Entries follow. Return each line that contains the word "Verbatim".

(Source data)
....

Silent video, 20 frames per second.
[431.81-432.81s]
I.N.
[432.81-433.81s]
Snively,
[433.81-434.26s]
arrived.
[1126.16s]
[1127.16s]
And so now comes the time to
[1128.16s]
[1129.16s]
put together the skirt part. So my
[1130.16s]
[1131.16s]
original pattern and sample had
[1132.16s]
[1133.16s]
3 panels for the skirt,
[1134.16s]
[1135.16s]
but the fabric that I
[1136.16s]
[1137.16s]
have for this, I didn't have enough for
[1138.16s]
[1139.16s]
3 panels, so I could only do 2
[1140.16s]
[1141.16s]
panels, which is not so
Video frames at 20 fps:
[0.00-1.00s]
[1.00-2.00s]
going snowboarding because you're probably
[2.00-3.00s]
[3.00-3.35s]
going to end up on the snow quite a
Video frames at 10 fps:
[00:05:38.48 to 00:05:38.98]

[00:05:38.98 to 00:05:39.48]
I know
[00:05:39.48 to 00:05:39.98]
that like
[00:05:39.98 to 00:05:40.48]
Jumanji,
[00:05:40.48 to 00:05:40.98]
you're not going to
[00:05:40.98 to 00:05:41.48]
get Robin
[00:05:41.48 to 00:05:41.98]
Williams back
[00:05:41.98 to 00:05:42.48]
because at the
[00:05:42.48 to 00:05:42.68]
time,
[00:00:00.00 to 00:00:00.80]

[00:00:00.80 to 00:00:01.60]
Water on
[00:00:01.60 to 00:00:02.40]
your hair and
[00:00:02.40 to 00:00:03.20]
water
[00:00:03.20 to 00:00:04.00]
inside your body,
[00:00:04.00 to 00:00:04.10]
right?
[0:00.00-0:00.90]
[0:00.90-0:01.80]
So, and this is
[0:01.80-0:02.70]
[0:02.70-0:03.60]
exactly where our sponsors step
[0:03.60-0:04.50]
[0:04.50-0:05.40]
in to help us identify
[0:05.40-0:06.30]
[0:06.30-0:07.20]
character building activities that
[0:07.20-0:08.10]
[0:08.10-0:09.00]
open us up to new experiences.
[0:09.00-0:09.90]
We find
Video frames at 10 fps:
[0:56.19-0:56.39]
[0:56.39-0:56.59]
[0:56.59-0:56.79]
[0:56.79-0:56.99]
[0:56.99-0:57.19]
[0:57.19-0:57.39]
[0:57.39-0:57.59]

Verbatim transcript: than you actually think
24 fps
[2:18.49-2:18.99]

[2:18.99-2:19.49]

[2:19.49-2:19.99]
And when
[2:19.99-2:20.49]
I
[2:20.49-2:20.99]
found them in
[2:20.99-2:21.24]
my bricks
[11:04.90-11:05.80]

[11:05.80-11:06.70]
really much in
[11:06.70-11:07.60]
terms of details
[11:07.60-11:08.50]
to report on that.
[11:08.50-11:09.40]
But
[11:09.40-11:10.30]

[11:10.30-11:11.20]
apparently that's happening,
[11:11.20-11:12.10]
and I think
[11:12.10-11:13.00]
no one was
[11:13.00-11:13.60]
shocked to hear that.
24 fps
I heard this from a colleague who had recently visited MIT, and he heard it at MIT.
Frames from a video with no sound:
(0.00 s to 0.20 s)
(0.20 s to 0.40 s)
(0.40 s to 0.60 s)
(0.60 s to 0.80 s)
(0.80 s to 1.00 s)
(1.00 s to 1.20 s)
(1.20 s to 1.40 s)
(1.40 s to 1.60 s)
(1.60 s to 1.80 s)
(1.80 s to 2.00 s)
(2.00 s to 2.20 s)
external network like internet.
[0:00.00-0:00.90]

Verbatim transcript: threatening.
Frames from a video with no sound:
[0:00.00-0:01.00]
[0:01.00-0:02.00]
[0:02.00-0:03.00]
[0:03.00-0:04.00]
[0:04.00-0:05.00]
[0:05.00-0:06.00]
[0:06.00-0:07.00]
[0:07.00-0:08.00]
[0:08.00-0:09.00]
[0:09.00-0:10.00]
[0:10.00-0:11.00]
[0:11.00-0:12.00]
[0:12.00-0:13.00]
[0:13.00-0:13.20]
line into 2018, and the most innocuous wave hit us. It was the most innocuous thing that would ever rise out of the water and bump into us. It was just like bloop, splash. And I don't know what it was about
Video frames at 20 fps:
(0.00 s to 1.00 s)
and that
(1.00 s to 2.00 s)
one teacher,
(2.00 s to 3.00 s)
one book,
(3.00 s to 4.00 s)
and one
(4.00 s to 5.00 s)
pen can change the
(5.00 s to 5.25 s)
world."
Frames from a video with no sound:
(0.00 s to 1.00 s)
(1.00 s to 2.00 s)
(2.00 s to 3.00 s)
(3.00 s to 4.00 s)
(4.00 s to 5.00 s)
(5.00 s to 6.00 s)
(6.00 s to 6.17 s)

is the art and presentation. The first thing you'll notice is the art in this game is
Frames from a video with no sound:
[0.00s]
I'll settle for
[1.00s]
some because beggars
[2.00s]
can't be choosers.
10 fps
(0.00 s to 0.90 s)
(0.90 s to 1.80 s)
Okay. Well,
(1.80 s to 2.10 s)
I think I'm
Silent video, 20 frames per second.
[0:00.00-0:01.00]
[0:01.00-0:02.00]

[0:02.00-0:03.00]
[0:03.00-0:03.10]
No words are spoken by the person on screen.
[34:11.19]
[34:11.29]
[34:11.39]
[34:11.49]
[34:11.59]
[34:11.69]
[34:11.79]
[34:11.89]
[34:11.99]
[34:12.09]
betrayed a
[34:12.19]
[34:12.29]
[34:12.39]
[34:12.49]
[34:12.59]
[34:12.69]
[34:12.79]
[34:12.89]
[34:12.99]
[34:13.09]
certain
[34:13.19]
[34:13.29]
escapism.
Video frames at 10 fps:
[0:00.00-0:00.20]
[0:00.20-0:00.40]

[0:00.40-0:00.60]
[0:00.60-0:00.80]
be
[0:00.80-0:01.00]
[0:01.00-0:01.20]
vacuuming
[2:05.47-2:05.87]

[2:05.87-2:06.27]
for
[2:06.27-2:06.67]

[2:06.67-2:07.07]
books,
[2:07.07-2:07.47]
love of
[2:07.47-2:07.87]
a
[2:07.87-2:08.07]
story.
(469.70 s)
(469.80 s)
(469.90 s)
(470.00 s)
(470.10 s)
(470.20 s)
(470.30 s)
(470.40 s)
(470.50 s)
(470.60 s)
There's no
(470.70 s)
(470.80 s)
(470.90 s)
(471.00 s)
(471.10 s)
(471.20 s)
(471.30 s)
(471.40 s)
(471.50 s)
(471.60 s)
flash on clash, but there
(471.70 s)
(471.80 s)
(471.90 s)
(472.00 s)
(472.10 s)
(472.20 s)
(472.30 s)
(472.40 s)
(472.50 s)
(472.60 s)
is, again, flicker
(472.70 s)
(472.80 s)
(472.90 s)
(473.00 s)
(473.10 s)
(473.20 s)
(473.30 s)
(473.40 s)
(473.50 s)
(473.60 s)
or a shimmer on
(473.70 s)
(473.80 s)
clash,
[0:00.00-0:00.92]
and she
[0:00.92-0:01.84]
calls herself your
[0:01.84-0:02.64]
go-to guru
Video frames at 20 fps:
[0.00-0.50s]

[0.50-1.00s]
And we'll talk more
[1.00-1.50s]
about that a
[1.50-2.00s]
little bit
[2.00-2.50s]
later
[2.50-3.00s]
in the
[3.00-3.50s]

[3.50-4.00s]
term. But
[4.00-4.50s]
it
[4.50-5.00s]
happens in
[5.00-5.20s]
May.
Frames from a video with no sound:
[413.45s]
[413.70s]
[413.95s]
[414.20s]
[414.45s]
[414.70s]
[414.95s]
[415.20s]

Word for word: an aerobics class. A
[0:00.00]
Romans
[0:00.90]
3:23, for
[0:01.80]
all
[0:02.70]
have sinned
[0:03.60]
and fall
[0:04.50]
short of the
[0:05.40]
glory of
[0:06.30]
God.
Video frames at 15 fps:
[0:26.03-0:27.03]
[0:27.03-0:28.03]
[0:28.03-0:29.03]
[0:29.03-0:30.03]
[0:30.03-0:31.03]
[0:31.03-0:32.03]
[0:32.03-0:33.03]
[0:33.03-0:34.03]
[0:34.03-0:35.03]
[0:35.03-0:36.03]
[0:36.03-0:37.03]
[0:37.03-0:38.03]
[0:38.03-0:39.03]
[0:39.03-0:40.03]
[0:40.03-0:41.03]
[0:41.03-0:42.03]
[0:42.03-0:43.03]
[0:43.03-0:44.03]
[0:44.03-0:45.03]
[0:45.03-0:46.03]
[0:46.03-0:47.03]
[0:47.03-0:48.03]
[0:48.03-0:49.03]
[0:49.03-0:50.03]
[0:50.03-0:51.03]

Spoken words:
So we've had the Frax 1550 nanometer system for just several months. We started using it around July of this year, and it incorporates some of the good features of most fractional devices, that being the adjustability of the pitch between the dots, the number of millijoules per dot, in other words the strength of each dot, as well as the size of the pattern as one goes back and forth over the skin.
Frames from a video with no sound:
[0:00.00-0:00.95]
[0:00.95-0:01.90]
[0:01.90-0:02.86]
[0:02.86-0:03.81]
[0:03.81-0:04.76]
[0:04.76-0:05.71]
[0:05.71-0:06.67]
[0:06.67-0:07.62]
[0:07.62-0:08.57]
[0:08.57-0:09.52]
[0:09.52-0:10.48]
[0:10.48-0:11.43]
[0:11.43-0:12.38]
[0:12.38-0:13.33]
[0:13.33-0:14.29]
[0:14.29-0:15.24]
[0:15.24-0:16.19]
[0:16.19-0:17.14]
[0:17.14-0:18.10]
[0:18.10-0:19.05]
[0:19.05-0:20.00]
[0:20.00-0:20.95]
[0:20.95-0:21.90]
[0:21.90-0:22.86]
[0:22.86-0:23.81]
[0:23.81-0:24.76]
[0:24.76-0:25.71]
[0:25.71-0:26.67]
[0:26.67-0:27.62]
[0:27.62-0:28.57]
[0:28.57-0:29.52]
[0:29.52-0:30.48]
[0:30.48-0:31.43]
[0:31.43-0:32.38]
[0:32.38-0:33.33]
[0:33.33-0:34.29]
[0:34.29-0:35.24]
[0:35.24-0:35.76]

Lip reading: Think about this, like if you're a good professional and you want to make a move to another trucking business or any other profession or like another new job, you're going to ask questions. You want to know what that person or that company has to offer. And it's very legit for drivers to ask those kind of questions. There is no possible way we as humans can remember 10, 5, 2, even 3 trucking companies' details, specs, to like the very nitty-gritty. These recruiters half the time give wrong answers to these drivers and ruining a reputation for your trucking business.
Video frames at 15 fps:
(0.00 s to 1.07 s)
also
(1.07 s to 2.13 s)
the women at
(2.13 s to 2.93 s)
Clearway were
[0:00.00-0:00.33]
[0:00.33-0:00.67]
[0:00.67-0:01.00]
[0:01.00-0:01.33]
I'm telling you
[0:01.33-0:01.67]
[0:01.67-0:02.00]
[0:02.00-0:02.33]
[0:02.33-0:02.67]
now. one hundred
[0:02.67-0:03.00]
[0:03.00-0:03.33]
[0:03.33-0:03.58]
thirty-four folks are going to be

....

- WORKED SOLUTION
Verbatim transcript: than you actually think
Verbatim transcript: threatening.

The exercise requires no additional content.